+++ Provided records

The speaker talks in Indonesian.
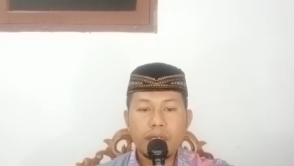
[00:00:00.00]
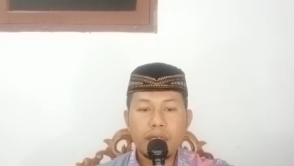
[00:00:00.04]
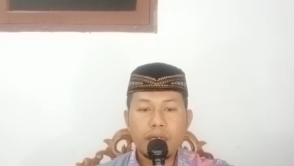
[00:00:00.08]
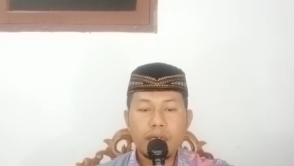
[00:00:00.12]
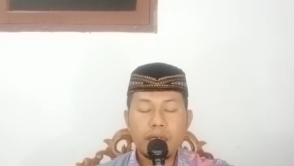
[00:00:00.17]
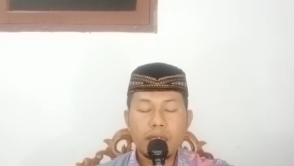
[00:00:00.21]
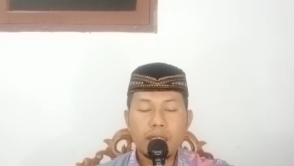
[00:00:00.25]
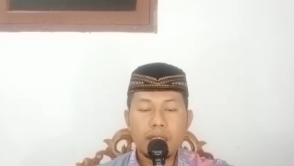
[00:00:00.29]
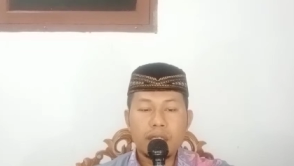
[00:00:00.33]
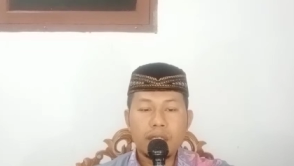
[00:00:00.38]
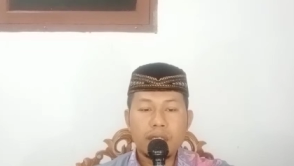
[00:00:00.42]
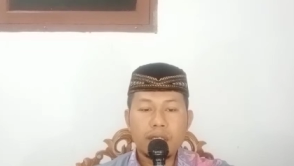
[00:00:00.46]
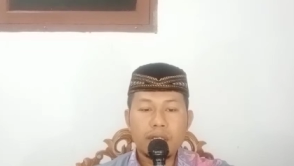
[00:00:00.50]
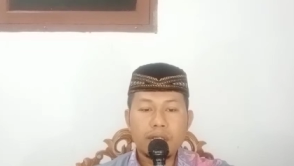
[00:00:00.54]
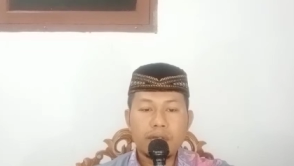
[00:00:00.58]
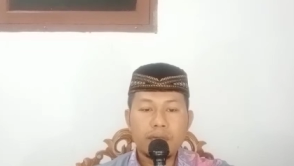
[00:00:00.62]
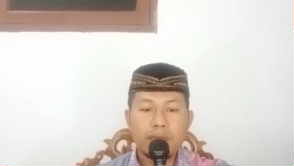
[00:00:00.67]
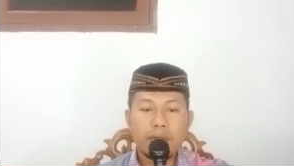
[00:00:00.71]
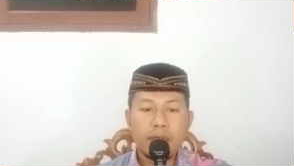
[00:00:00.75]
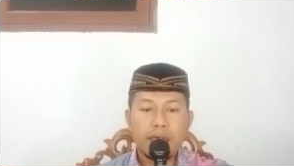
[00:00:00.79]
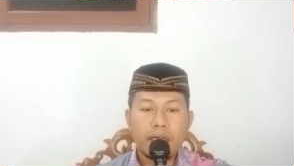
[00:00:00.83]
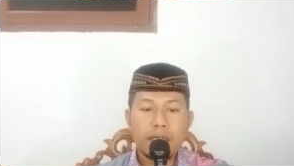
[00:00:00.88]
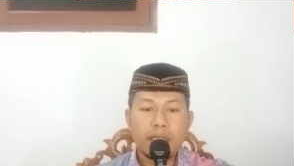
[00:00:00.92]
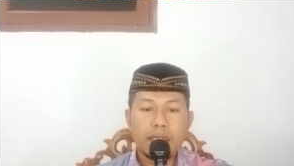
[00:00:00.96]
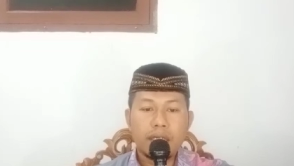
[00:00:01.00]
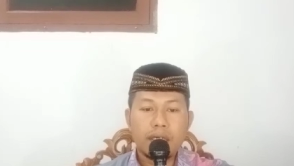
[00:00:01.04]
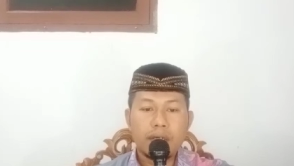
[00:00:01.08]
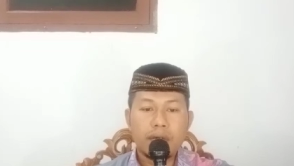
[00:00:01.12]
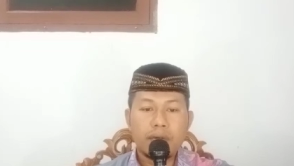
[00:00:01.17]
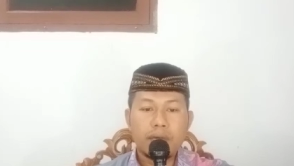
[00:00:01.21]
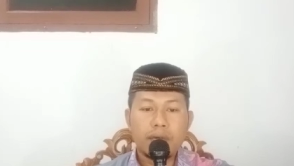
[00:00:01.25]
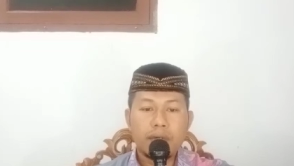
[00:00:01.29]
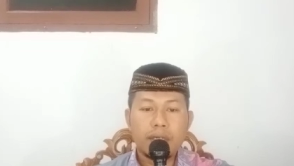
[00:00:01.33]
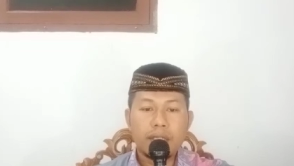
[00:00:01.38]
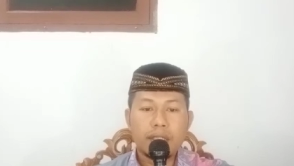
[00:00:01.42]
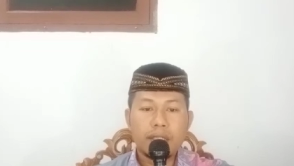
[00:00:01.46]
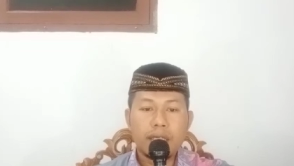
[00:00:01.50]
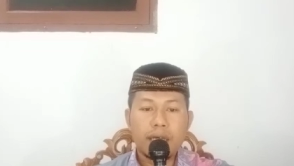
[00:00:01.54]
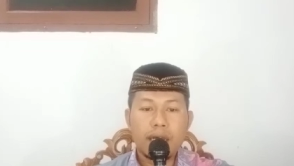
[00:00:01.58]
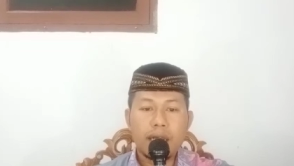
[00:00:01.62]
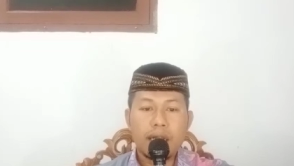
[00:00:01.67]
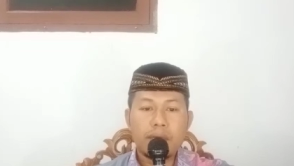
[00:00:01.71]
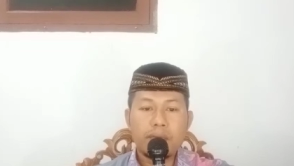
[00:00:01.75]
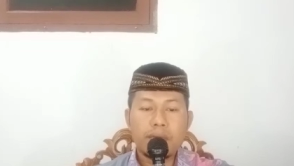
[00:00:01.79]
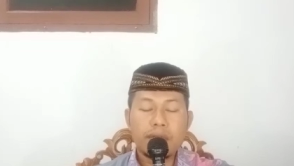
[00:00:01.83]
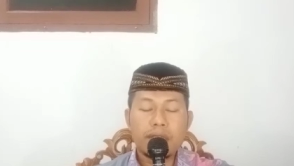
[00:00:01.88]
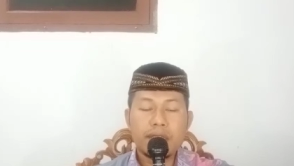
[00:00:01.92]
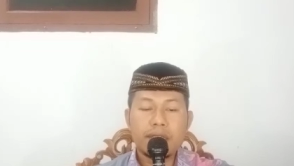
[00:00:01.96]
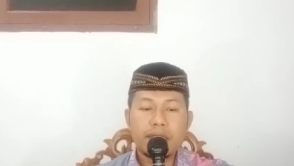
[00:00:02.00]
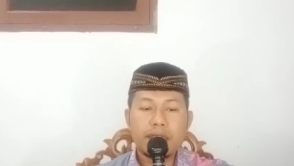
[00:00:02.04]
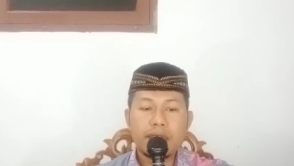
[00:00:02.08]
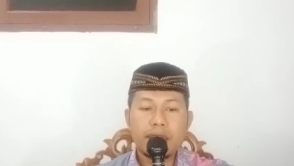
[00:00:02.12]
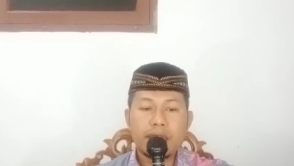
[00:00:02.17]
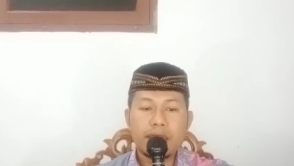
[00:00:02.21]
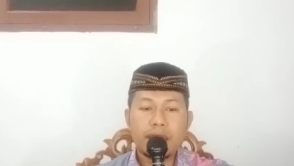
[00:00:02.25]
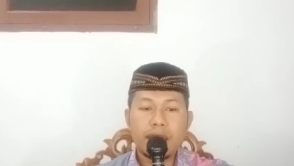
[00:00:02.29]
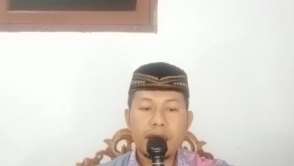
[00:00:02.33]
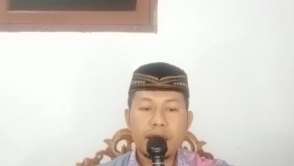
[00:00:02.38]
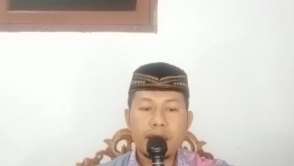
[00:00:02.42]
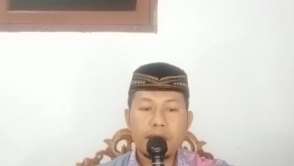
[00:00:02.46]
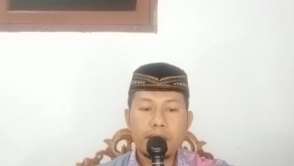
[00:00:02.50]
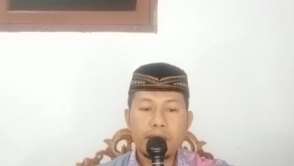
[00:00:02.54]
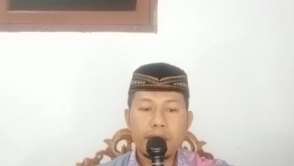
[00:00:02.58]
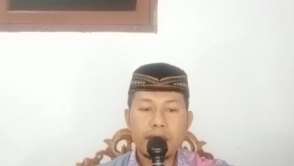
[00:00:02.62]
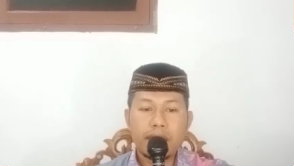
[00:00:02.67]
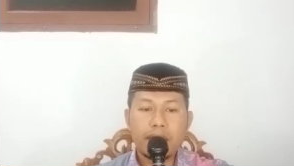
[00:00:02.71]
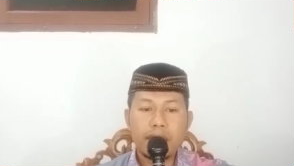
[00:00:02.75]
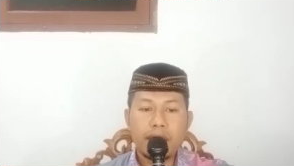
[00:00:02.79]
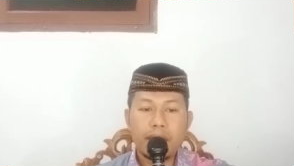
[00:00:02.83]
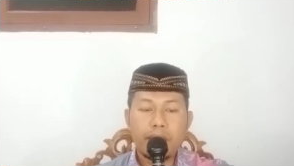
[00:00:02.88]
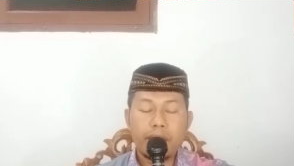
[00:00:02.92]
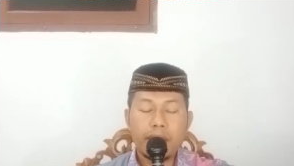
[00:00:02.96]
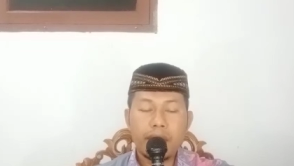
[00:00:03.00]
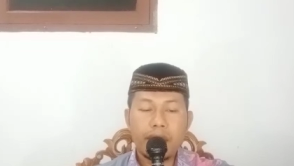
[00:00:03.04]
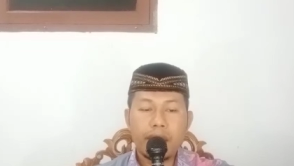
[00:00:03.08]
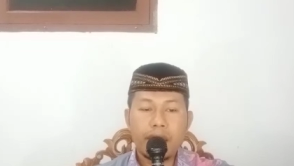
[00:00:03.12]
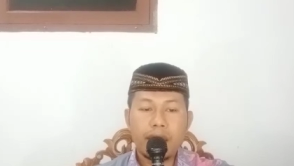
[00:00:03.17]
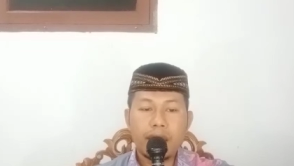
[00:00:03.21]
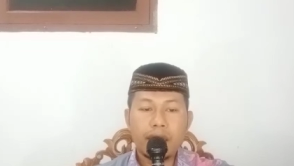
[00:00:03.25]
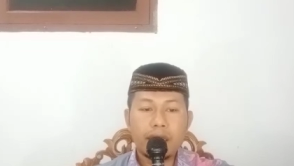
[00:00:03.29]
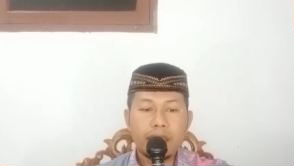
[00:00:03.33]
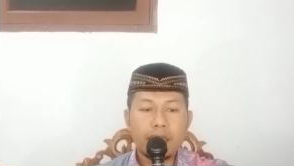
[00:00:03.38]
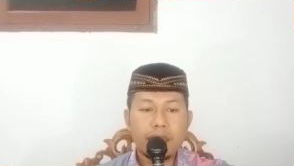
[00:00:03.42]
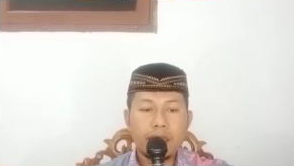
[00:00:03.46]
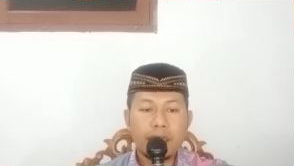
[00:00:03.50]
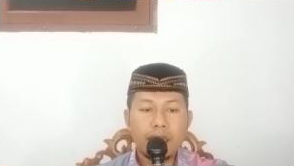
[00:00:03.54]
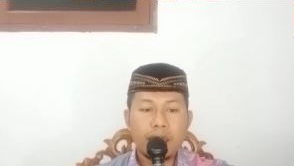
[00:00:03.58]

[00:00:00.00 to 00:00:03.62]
Allah Subhanahu wa taala mencintai perdamaian.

++++++

Task goal
The output is the stretch above from the line with "[00:00:01.17]" through the line with "[00:00:03.58]", copied word for word with both ends kept and every picture dropped.

Result for this task
[00:00:01.17]
[00:00:01.21]
[00:00:01.25]
[00:00:01.29]
[00:00:01.33]
[00:00:01.38]
[00:00:01.42]
[00:00:01.46]
[00:00:01.50]
[00:00:01.54]
[00:00:01.58]
[00:00:01.62]
[00:00:01.67]
[00:00:01.71]
[00:00:01.75]
[00:00:01.79]
[00:00:01.83]
[00:00:01.88]
[00:00:01.92]
[00:00:01.96]
[00:00:02.00]
[00:00:02.04]
[00:00:02.08]
[00:00:02.12]
[00:00:02.17]
[00:00:02.21]
[00:00:02.25]
[00:00:02.29]
[00:00:02.33]
[00:00:02.38]
[00:00:02.42]
[00:00:02.46]
[00:00:02.50]
[00:00:02.54]
[00:00:02.58]
[00:00:02.62]
[00:00:02.67]
[00:00:02.71]
[00:00:02.75]
[00:00:02.79]
[00:00:02.83]
[00:00:02.88]
[00:00:02.92]
[00:00:02.96]
[00:00:03.00]
[00:00:03.04]
[00:00:03.08]
[00:00:03.12]
[00:00:03.17]
[00:00:03.21]
[00:00:03.25]
[00:00:03.29]
[00:00:03.33]
[00:00:03.38]
[00:00:03.42]
[00:00:03.46]
[00:00:03.50]
[00:00:03.54]
[00:00:03.58]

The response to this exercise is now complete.